### Aim of the task
Restate word for word every entry that appears below, skipping its pictures.
┌─ Input for this task
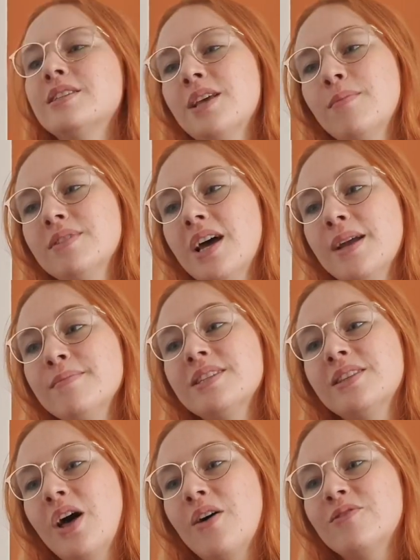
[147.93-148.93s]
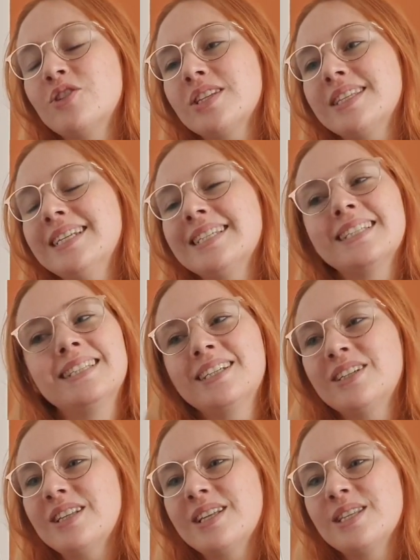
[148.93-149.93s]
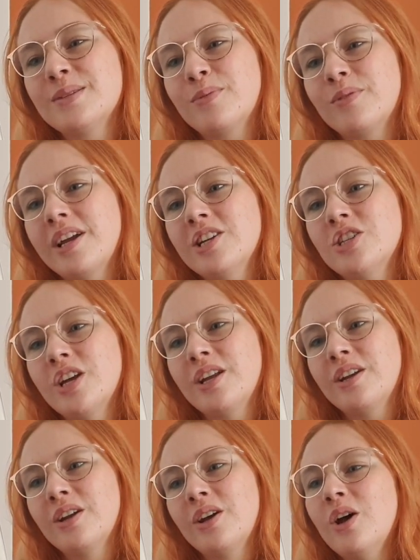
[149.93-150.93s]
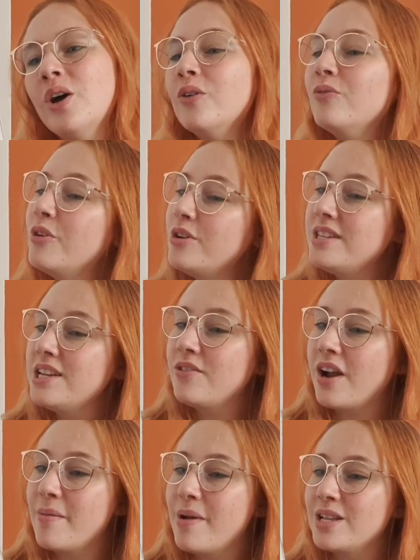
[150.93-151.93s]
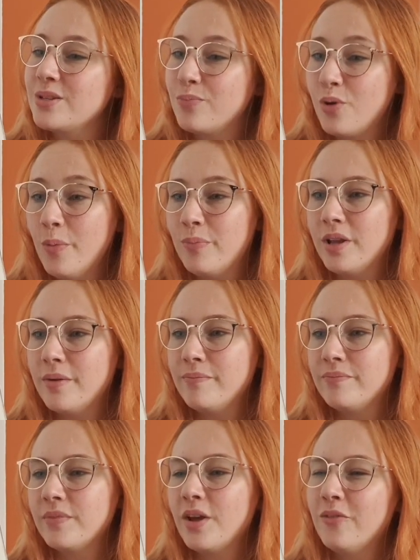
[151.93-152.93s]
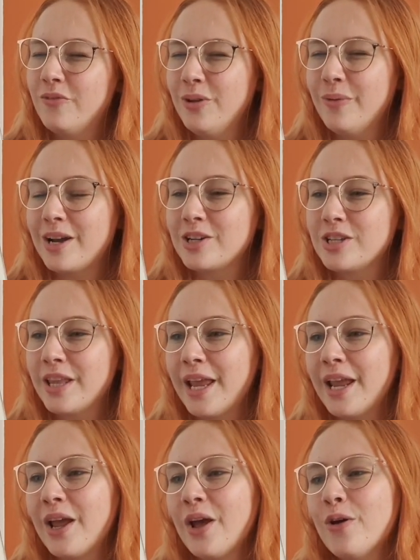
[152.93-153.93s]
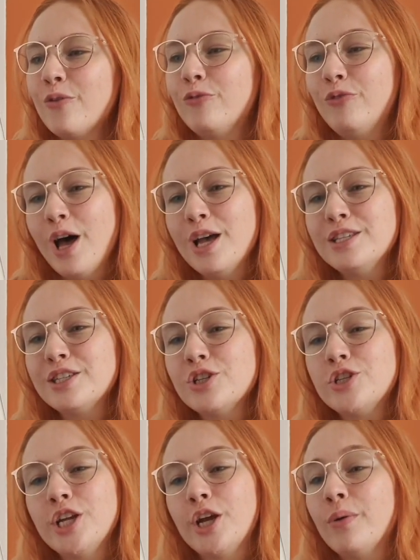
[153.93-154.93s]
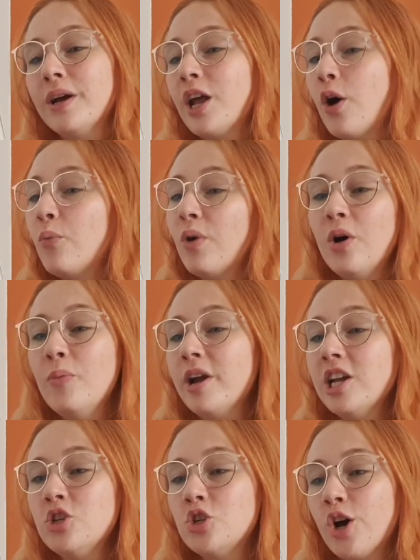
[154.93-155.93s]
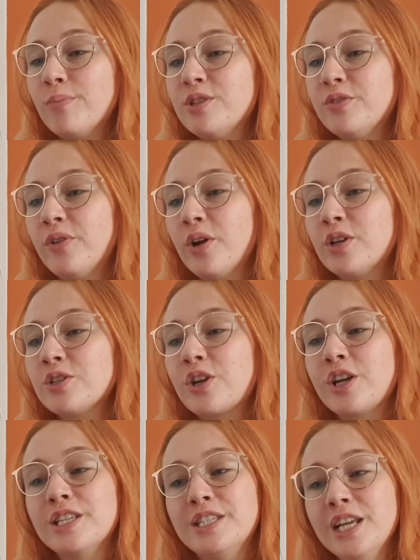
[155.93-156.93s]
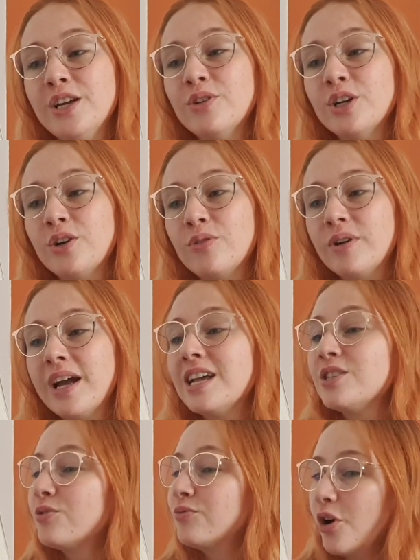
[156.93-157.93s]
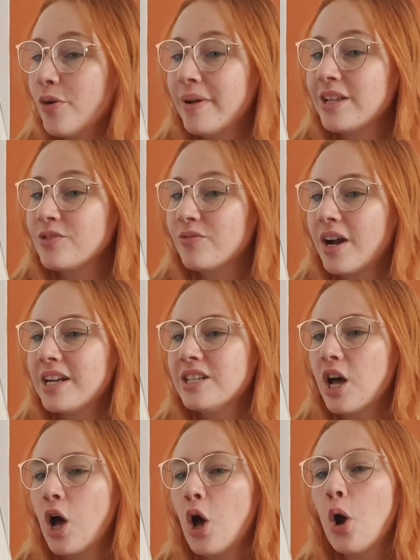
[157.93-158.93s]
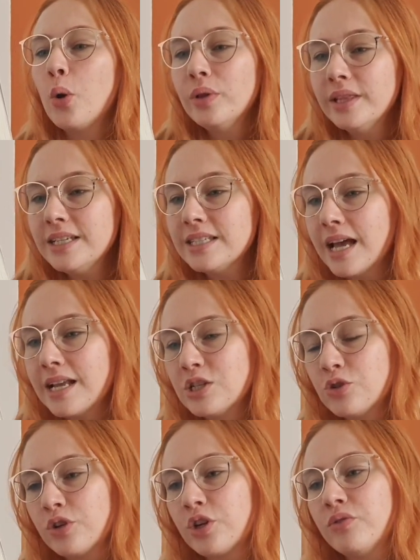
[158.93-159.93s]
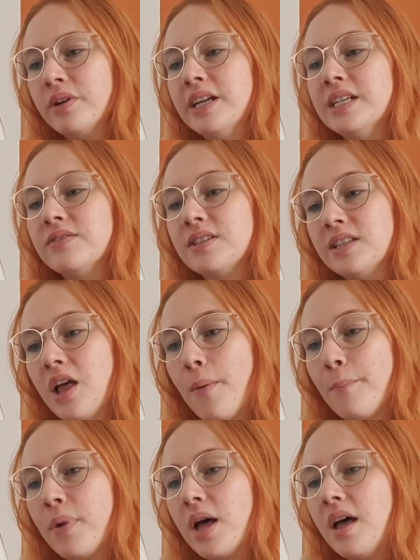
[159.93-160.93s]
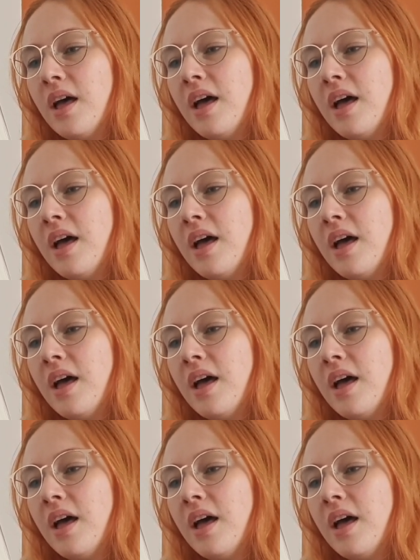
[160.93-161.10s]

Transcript: Sometimes love just needs a little inspiration. Rosie Graham has a problem, a few actually. First, she quit her well-paid job to focus on her secret career as a romance writer, only to enter a creative slump.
└─
### Answer space
[147.93-148.93s]
[148.93-149.93s]
[149.93-150.93s]
[150.93-151.93s]
[151.93-152.93s]
[152.93-153.93s]
[153.93-154.93s]
[154.93-155.93s]
[155.93-156.93s]
[156.93-157.93s]
[157.93-158.93s]
[158.93-159.93s]
[159.93-160.93s]
[160.93-161.10s]

Transcript: Sometimes love just needs a little inspiration. Rosie Graham has a problem, a few actually. First, she quit her well-paid job to focus on her secret career as a romance writer, only to enter a creative slump.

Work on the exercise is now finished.